* _Your goal_
The reply should hold every record, copied exactly, and none of the pictures.

* _Dataset items_
● ● ● ● ●

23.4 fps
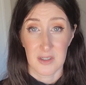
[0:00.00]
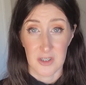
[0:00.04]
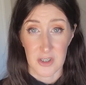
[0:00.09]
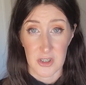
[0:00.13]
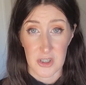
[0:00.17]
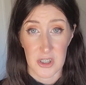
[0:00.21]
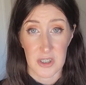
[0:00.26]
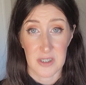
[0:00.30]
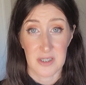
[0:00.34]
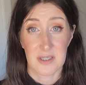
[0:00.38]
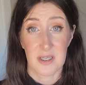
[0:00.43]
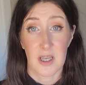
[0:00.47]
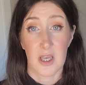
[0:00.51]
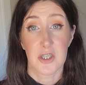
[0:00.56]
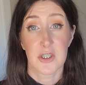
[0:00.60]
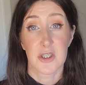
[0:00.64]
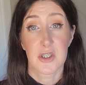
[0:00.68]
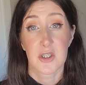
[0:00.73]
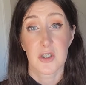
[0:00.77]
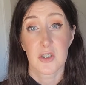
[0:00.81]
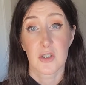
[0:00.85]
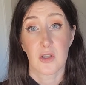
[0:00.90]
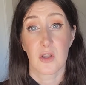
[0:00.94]
just a
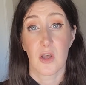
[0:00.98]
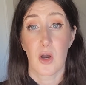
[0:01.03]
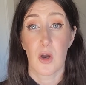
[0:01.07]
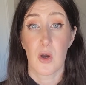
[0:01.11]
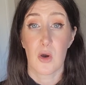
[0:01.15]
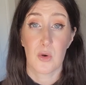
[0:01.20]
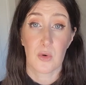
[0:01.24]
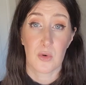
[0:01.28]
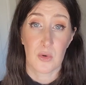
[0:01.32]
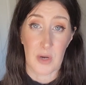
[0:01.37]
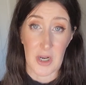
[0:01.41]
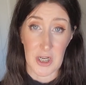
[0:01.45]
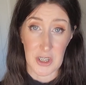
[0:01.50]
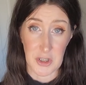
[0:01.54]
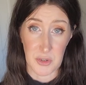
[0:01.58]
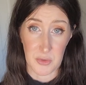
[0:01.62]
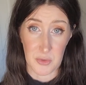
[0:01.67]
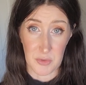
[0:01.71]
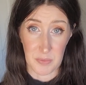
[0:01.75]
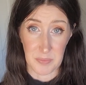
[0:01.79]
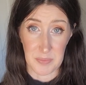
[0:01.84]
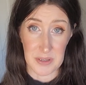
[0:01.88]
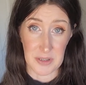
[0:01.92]
slow,
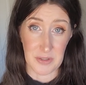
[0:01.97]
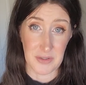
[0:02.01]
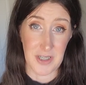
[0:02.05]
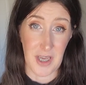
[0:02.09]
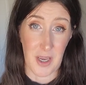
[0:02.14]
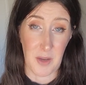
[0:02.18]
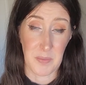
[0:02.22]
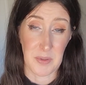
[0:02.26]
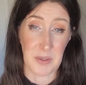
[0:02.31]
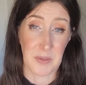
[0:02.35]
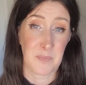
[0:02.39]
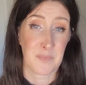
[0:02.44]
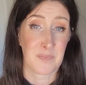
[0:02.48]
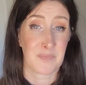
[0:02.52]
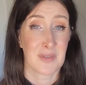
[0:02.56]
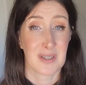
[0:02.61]
gradual buildup.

● ● ● ● ●

* _Solution to this problem_
23.4 fps
[0:00.00]
[0:00.04]
[0:00.09]
[0:00.13]
[0:00.17]
[0:00.21]
[0:00.26]
[0:00.30]
[0:00.34]
[0:00.38]
[0:00.43]
[0:00.47]
[0:00.51]
[0:00.56]
[0:00.60]
[0:00.64]
[0:00.68]
[0:00.73]
[0:00.77]
[0:00.81]
[0:00.85]
[0:00.90]
[0:00.94]
just a
[0:00.98]
[0:01.03]
[0:01.07]
[0:01.11]
[0:01.15]
[0:01.20]
[0:01.24]
[0:01.28]
[0:01.32]
[0:01.37]
[0:01.41]
[0:01.45]
[0:01.50]
[0:01.54]
[0:01.58]
[0:01.62]
[0:01.67]
[0:01.71]
[0:01.75]
[0:01.79]
[0:01.84]
[0:01.88]
[0:01.92]
slow,
[0:01.97]
[0:02.01]
[0:02.05]
[0:02.09]
[0:02.14]
[0:02.18]
[0:02.22]
[0:02.26]
[0:02.31]
[0:02.35]
[0:02.39]
[0:02.44]
[0:02.48]
[0:02.52]
[0:02.56]
[0:02.61]
gradual buildup.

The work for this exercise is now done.